Programm (Änderungen vorvehalten):
- England, 15. Jh. – Song Of Agincourt
- Johann Stamitz (1717-1757) – Klarinettenkonzert B-Dur
- Carl Stamitz (1746-1801) – Klarinettenkonzert Nr. 3, B-Dur
- Wolfgang A. Mozart (1756-1791) – Adagio F-Dur KV 580a
- Carl Maria von Weber(1786-1826) – Silvana-Variationen op. 33
- Heinrich J. Baerman (1784-1847) – Adagio Des-Dur
- Felix Mendelssohn Bartholdy (1809-1847) – Sonate Es-Dur
- Louis Spohr (1784-1859) – Romanze B-Dur
- Johannes Brahms (1833-1897) – Sonate Es-Dur Op. 120 Nr. 2
- Max Reger (1873-1916) – Tarantella WoO II/12
Die beiden Künstler laden zu einer musikalischen Zeitreise ein: Von den Anfängen des Instruments, das Johann Christian Denner in Nürnberg erfand, bis zu Meisterwerken der Romantik. Anhand von Kompositionen u.a. von Stamitz, Mozart, Weber, Brahms und Reger zeigen sie, wie eng Klarinettisten und Komponisten zusammenwirkten – viele Werke wären ohne diese kreative Partnerschaft nie entstanden.

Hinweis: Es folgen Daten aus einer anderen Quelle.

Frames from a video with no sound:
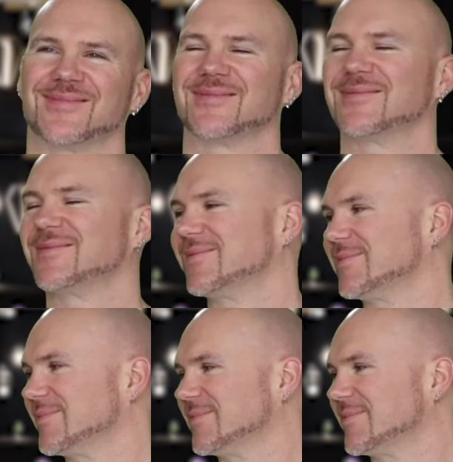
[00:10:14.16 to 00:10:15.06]

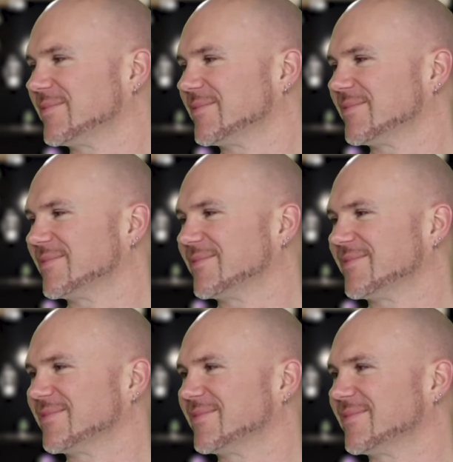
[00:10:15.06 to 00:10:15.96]

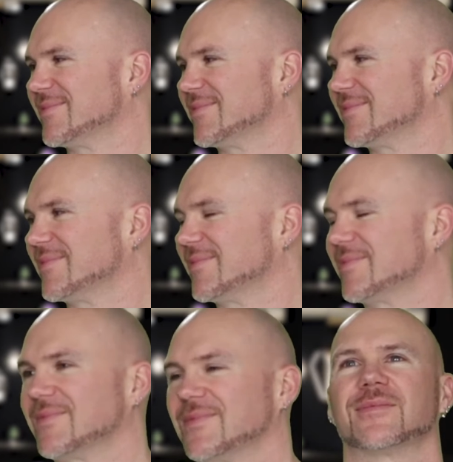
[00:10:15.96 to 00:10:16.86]

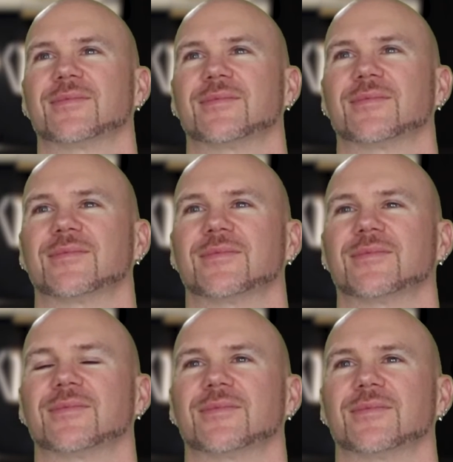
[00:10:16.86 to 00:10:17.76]

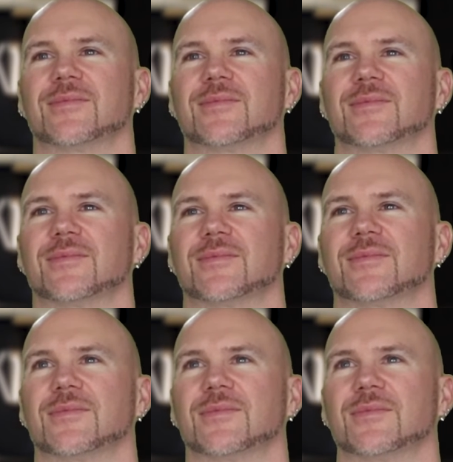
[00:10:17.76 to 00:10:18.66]

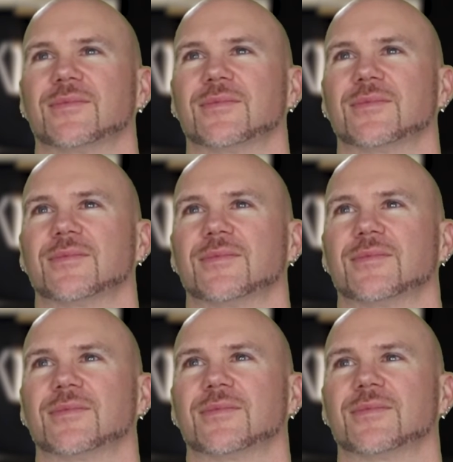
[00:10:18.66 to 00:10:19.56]

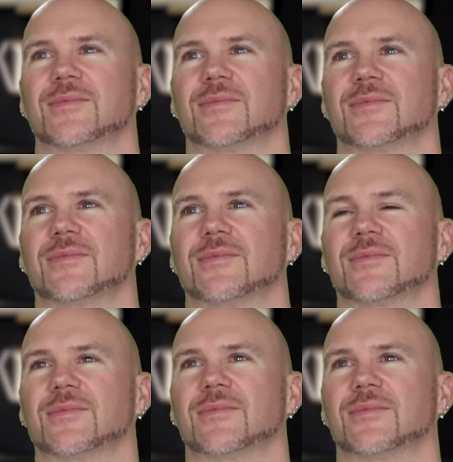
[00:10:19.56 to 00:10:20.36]
(silent)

Ulrich Junk studierte Klarinette an der Robert Schumann Hochschule Düsseldorf bei Prof. Helmut Gießer und absolvierte Meisterkurse unter anderem bei Sabine Meyer. Seit Jahrzehnten ist er als Solist, Kammermusiker und Pädagoge erfolgreich tätig. Derzeit spielt er im „UBI-Trio“ sowie im „NOVALIS-Bläserquintett“. Johannes Baum absolvierte sein Klavierstudium an der Musikhochschule Saarbrücken bei Prof. Alexander Sellier und vertiefte seine Kammermusikkenntnisse bei Prof. Claus Kanngießer und Prof. Martin Galling. Wesentliche künstlerische Impulse erhielt er von Prof. Nerine Barrett (Folkwang-Hochschule Essen). Viele Jahre wirkte er als Musikpädagoge am Cusanus-Gymnasium Wittlich und ist als Pianist und Organist in der Region engagiert.
Der Eintritt ist frei – Spenden zugunsten des Hospiz Hauses Wittlich sind herzlich willkommen.